“If only he did as the cops commanded” is a ready retort to the guy shot to death when he inadvertantly flinched, or completely ignored, police orders. Sometimes there is a good reason for it, conflicting commands, multiple cops screaming simultaneously, so that it’s impossible to know what to do, how to stay alive.
But the underlying premise is that if only they followed orders, they wouldn’t be dead. The critical piece of this scenario is that their death at the hands of cops is their own fault. They should have complied. They should have listened. They’re dead because they didn’t.
Elijah James Smith complied. He was ordered to raise his hands. He raised his hands. He was shot to death for it.
It’s not that Smith was a poor innocent, though others are.
West Valley City police officers pursued 20-year-old Elijah James Smith on April 8, as he matched the description of a suspect accused of stealing from a nearby cell phone store, The Salt Lake Tribune reported.
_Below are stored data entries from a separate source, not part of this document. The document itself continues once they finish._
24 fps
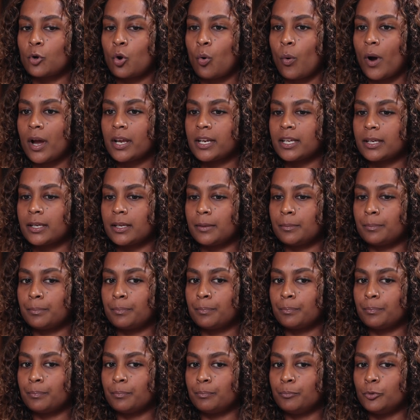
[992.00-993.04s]
quite a
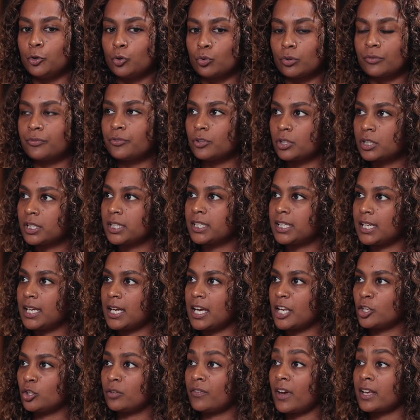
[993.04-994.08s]
beautiful career
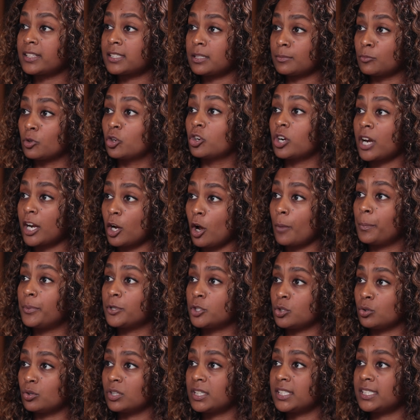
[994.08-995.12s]
and you've had some great
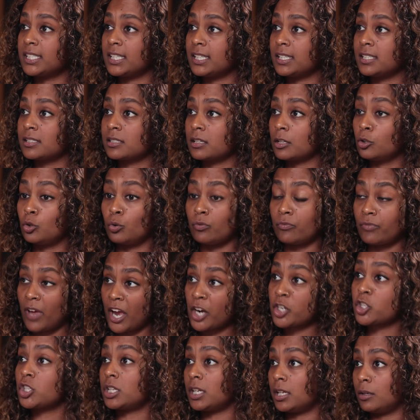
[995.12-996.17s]
opportunities. You've
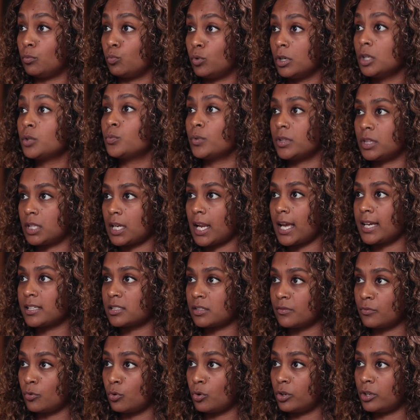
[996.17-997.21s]
actually worked with the likes
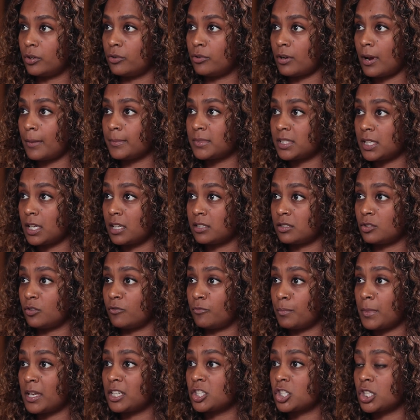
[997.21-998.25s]
of Gordon Ramsay, as
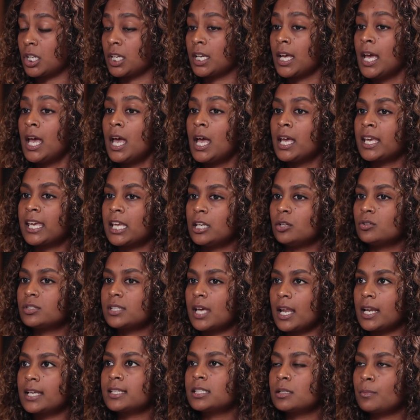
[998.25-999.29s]
you've mentioned. Can you
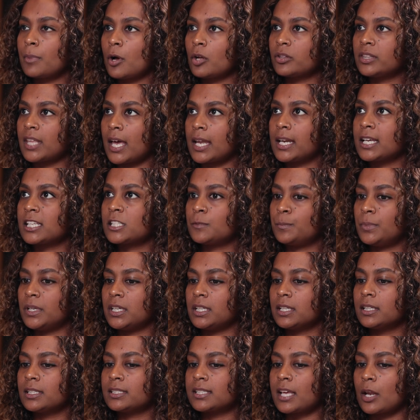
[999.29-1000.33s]
tell us about that
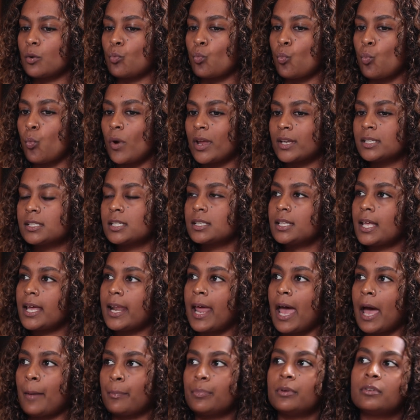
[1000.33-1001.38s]
experience and when did that
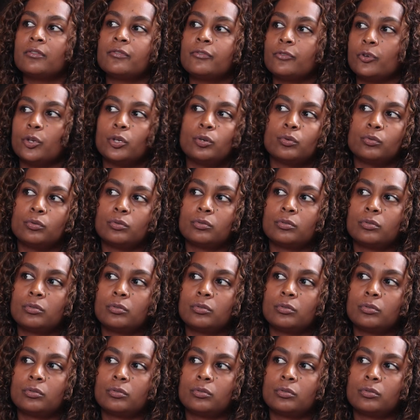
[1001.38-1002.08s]
happen for you?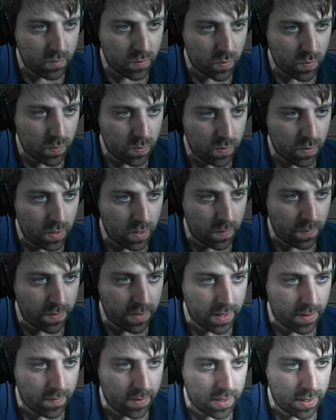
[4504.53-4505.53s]
we'll plop
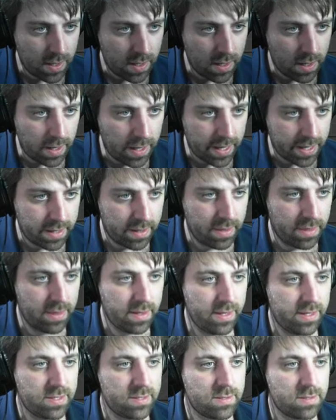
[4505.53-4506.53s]
that one like
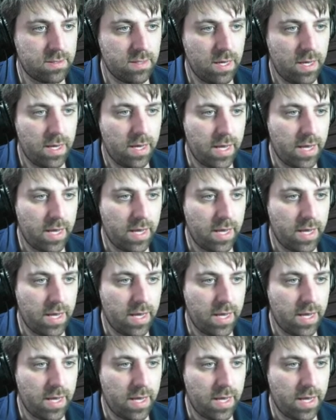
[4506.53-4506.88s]
this.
Police said Smith hopped the fence to the backyard of a home in an effort to flee, but the homeowner asked him to leave. That’s when he barged into another neighborhood home and hid in its garage.
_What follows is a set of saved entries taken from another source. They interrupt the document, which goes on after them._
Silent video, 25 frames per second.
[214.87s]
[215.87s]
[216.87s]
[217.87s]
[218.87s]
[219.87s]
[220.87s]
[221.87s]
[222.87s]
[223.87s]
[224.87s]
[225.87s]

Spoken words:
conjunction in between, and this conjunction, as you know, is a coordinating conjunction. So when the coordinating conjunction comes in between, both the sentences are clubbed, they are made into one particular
When officers arrived at the second home, a 13-year-old boy answered the door and told them a man had enterered into his house. Two other children, aged 9 and 10, were also inside the home at the time of the incident.
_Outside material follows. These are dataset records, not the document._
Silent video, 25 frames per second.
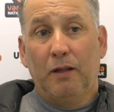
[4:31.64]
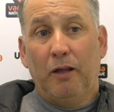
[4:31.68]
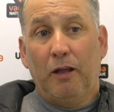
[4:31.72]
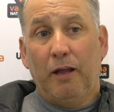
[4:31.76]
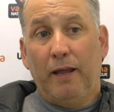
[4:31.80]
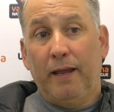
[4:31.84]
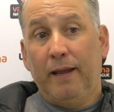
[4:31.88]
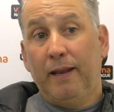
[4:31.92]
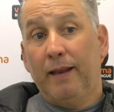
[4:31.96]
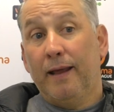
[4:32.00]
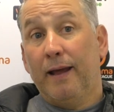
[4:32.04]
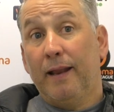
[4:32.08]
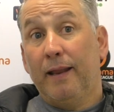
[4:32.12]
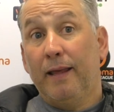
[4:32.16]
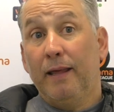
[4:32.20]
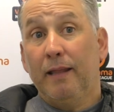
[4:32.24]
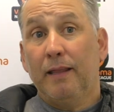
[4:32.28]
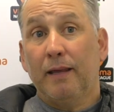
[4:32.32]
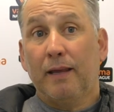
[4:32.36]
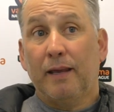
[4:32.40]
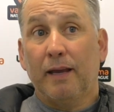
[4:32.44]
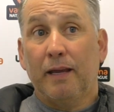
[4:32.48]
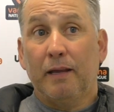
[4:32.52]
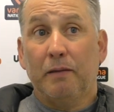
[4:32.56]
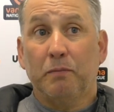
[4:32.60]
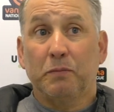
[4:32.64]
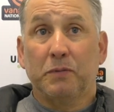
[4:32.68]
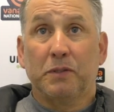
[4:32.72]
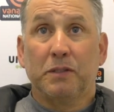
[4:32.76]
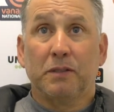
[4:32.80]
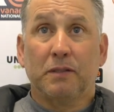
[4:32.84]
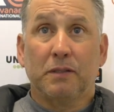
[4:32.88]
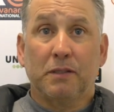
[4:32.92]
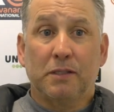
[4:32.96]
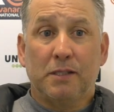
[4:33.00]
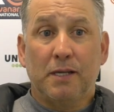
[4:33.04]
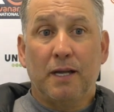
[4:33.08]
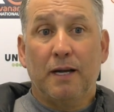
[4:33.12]
in any of the
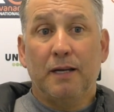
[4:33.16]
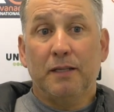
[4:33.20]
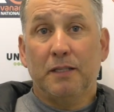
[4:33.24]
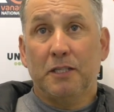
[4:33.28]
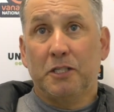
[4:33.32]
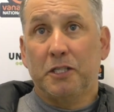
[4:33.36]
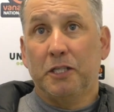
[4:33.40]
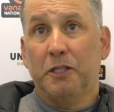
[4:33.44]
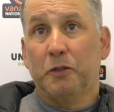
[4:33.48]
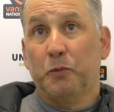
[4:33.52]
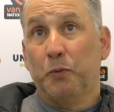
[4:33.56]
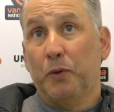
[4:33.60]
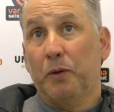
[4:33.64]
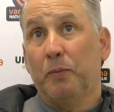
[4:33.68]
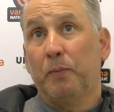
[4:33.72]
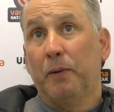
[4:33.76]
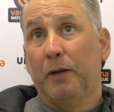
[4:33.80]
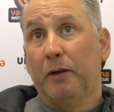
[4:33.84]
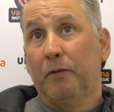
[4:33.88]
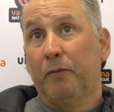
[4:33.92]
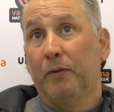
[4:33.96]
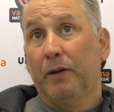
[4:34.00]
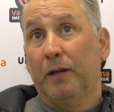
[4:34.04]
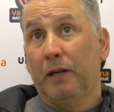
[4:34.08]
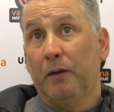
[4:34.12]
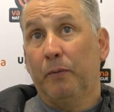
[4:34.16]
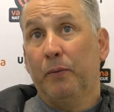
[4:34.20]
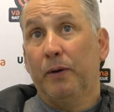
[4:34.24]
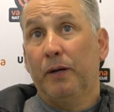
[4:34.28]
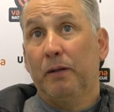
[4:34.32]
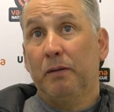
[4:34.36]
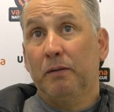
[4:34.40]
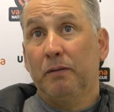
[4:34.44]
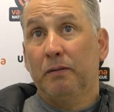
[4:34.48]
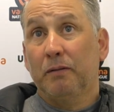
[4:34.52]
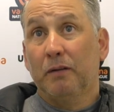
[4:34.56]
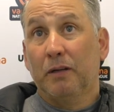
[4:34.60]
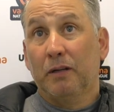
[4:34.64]
games, the start of the season we were playing really
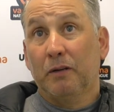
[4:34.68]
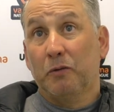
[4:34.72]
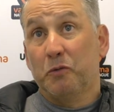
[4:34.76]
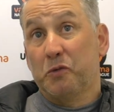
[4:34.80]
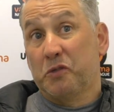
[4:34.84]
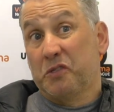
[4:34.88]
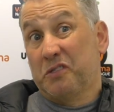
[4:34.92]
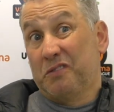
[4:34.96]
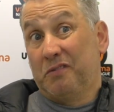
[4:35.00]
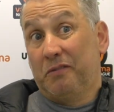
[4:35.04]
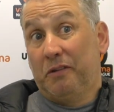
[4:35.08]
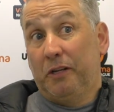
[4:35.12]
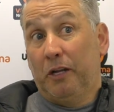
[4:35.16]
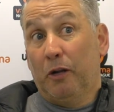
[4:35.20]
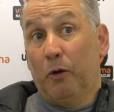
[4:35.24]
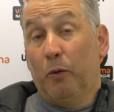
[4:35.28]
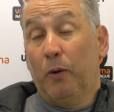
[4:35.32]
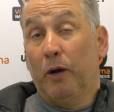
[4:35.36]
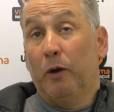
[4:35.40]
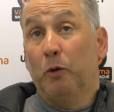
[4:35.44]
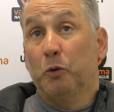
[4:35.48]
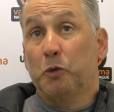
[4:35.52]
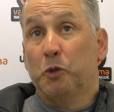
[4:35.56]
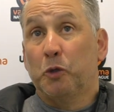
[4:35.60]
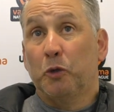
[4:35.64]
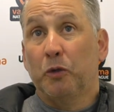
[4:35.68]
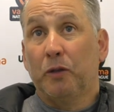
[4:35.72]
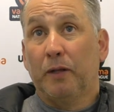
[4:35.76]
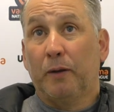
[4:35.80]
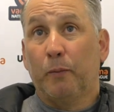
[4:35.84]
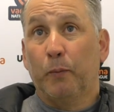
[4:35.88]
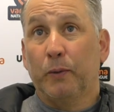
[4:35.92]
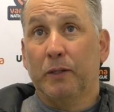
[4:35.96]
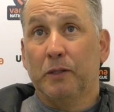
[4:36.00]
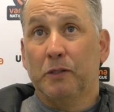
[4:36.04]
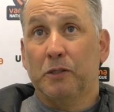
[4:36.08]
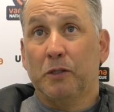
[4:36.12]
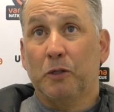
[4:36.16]
well, and I always thought the
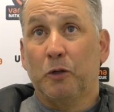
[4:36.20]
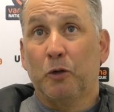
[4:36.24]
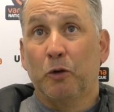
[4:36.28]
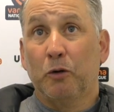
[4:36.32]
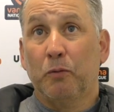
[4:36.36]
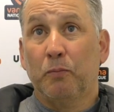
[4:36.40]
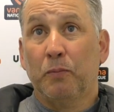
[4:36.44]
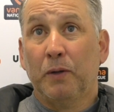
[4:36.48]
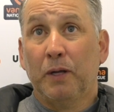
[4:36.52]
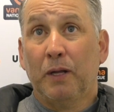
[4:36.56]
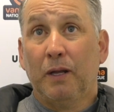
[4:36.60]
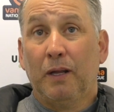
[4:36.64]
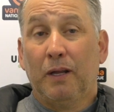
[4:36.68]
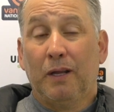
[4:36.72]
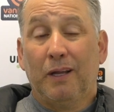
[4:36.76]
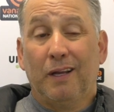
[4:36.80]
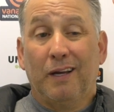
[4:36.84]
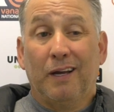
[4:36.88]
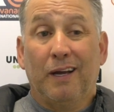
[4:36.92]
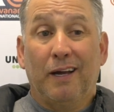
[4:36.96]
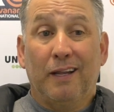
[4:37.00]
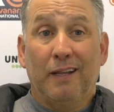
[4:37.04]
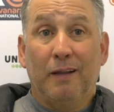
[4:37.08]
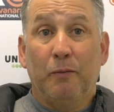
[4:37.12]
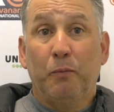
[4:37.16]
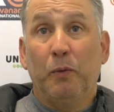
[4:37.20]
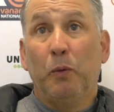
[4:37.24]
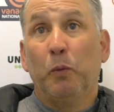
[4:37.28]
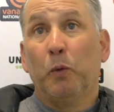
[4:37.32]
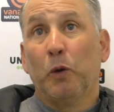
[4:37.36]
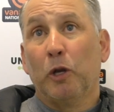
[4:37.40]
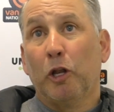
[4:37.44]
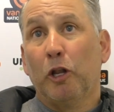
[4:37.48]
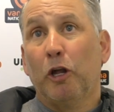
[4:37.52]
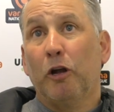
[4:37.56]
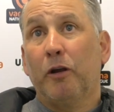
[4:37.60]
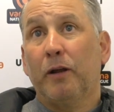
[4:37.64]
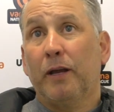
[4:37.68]
wins would come. And then we won
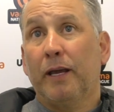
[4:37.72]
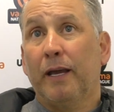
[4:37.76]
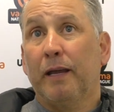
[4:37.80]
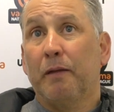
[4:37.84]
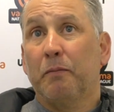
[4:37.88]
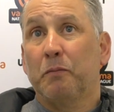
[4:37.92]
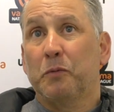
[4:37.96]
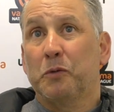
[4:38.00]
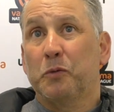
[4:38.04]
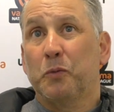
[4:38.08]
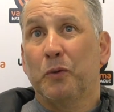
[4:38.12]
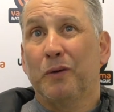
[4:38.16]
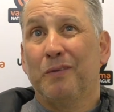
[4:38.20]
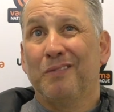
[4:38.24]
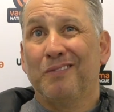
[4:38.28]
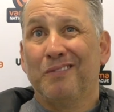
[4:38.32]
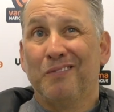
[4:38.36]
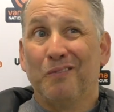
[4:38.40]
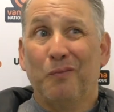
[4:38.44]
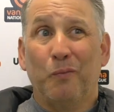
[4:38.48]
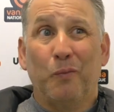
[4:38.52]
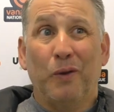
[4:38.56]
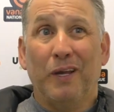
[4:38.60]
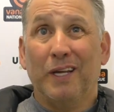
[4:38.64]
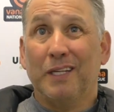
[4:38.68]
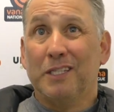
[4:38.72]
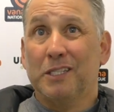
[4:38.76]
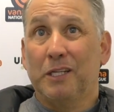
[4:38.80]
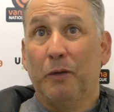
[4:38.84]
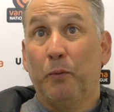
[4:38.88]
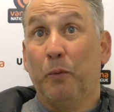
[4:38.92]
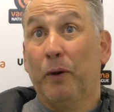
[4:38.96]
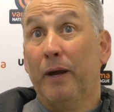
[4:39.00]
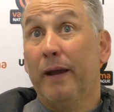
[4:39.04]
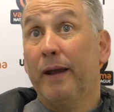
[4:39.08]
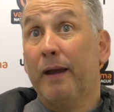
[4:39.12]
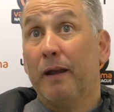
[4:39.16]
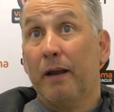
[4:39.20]
a lot of games when we actually
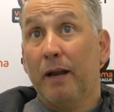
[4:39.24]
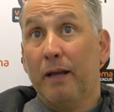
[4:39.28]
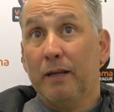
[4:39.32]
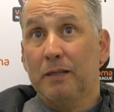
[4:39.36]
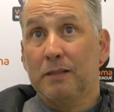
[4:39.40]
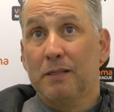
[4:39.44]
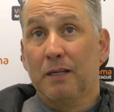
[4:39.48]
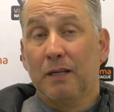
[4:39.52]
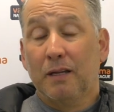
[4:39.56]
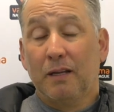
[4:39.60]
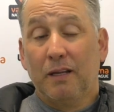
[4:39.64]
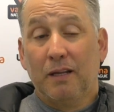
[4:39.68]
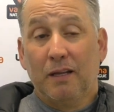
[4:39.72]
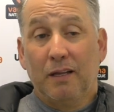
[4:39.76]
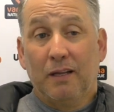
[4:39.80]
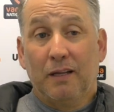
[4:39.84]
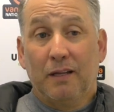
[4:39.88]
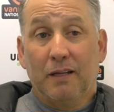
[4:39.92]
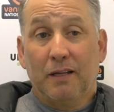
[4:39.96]
weren't great. Yeah.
Burglary isn’t a good crime. It’s even worse when there are people in the house, children in this case. But what burglary is not is a capital offense. It’s not the sort of crime for which you execute a person.
Police soon went down to the garage where they found Smith standing next to the car.
“Put your hands up now. Let me see your hands,” officers shout repeatedly from the stairs that led to the garage. Smith initially only raised his left hand but left his right hand tucked in his pocket, according to The Salt Lake Tribune. Another officer is heard ordering the man to take out his other hand, after which Smith raised his right elbow as he removed his right hand.
Smith was ordered to “get your hand out of your pocket.” Officers shouted for him to raise “his other hand.” He raised his other hand.
Three shots are fired, one of them striking Smith. At the same time one officer fired their weapon, another officer discharged their stun gun, which didn’t reach the suspect. Smith would later die from his injuries.
The rationalization was that he raised his hand too “rapidly.” He wasn’t ordered to raise it slowly. If he raised it too slowly, that would be the excuse to shoot. Is there a speed with which one raises one’s hand and gets to live? So he was shot and killed. For doing as he was told.
After the shooting, authorities said they found a “modified” screwdriver on the floor next to the Smith. Investigators think it was the object tucked in his right-side pocket when he was reluctant to remove his hand.
Reminiscent of the myth surrounding Troy Canty threatening Bernie Goetz, the best they could come up with was a screwdriver, amorphously described as “modified” as if a chainsaw had been added at the end of its shaft. Even that wasn’t on Smith, but connected at best by speculation using the magic of law enforcement chaos theory.
What this serves to highlight is that Smith had no priors, which would invariably be trotted out to prove that his life was less than worthwhile, and so no one should lose sleep over his death.*
This doesn’t prove that every cop is a killer, or that every person who complies with an officer’s direction will end up dead. But what it does show is that the common excuse for the needless death of an unarmed person, even one engaged in criminal conduct, that he brought it on himself by his failure to comply, doesn’t fly. There is no guarantee that complying with police commands will save your life.
In anticipation of the next level of excuse for this needless killing, almost certainly another example of the Reasonably Scare Cop Rule, the simplistic retort will be that if he didn’t commit a crime, if he wasn’t in somebody else’s home, he wouldn’t have been killed.
The commission of a crime is, for the most part, a bad thing. That’s why they call it a crime. You don’t get a medal for it. But you don’t deserve to die for it either. It’s not a simplistic justification for killing people. We do not engage in extra-judicial killing because someone did something against the law. We do not brush off needless killing because the person killed was engaged in illegal conduct.
This was a 20-year-old kid. What he was doing in the garage will never quite be known, as he’s dead and can’t explain himself. But whatever it was, it was not so horrible that he deserved to die for it.
- I’ve been corrected:
The Seattle Tribune reports: “Smith’s prior criminal record consists
only of a few misdemeanor convictions, including intoxication,
criminal trespass, false information to a peace officer and possession
of alcohol by a minor, according to Utah court records.”